Ecco che il giovane Ciparisso* poco accorto lo trafisse con un dardo acuto e, appena lo vide morire per la crudele ferita, stabilì fermamente di morire. Quale e quante parole di conforto non gli disse Febo, esortandolo a dolersi moderatamente e in proporzione alla causa! Ma quello continua a lamentarsi e chiede agli dèi questo dono supremo, cioè di piangere senza limite di tempo. E subito le membra, esauritosi il sangue per l’incontenibile pianto, cominciarono a tingersi di verde e i capelli, che poco prima gli cadevano sulla fronte candida come la neve, divennero una chioma ispida che drizzandosi puntava con la cima sottile verso il cielo stellato. Se ne dolse il dio e con tristezza gli dice “Sarai pianto da me e piangerai gli altri e sarai accanto a chi soffre”.

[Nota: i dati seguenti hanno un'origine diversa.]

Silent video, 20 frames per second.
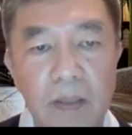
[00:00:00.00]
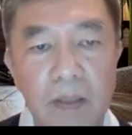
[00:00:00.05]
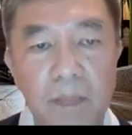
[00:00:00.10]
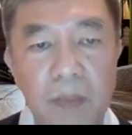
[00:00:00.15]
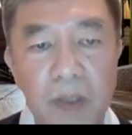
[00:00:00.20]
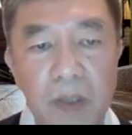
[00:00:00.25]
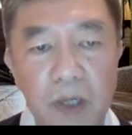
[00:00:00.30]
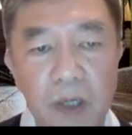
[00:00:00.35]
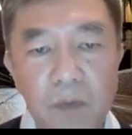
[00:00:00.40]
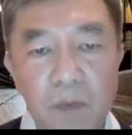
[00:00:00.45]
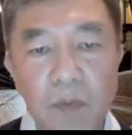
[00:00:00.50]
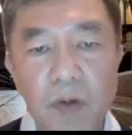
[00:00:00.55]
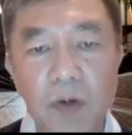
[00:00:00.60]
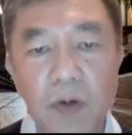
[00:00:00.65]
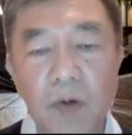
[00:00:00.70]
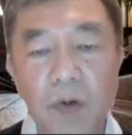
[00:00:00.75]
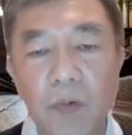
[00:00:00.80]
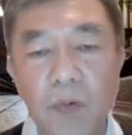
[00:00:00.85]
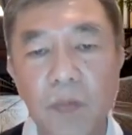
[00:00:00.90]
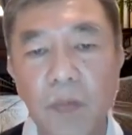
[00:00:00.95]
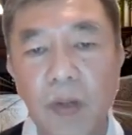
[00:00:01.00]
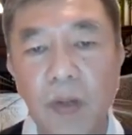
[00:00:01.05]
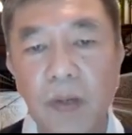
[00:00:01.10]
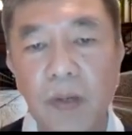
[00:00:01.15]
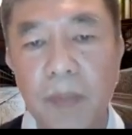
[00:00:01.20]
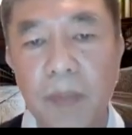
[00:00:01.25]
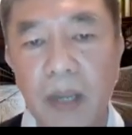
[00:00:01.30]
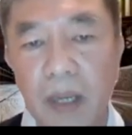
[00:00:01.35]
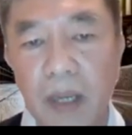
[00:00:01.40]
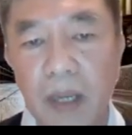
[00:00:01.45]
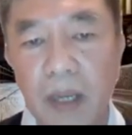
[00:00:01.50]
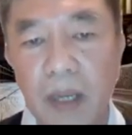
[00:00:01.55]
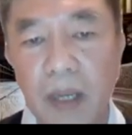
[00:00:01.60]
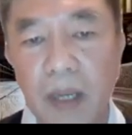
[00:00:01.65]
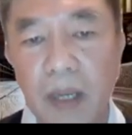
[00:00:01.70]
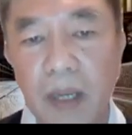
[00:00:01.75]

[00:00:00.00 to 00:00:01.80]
But even though when pain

[* Ciparisso è un personaggio della mitologia greca, un giovane ragazzo molto amato dagli dei che, per errore, uccise un cervo al quale era molto affezionato. Tale e tanto inestinguibile fu il suo dolore che si trasformò in un cipresso, l’albero sempreverde che era, nell’antichità simbolo degli Inferi e oggi – come nei nostri cimiteri – del dolore, della tristezza e del lutto.]

A volte vorrei essere capace di piangere ancora. Ritrovare quelle lacrime, quel pianto dirotto che mi faceva stare male ma mi teneva ancorato al mio amato. Mi faceva sentire vivo, con lui. Piango meno, ora, quasi poco e soffro per il fatto che le lacrime non vengono più su come prima, naturali, veloci, espressione calda e viva del mio amore per chi ho perduto.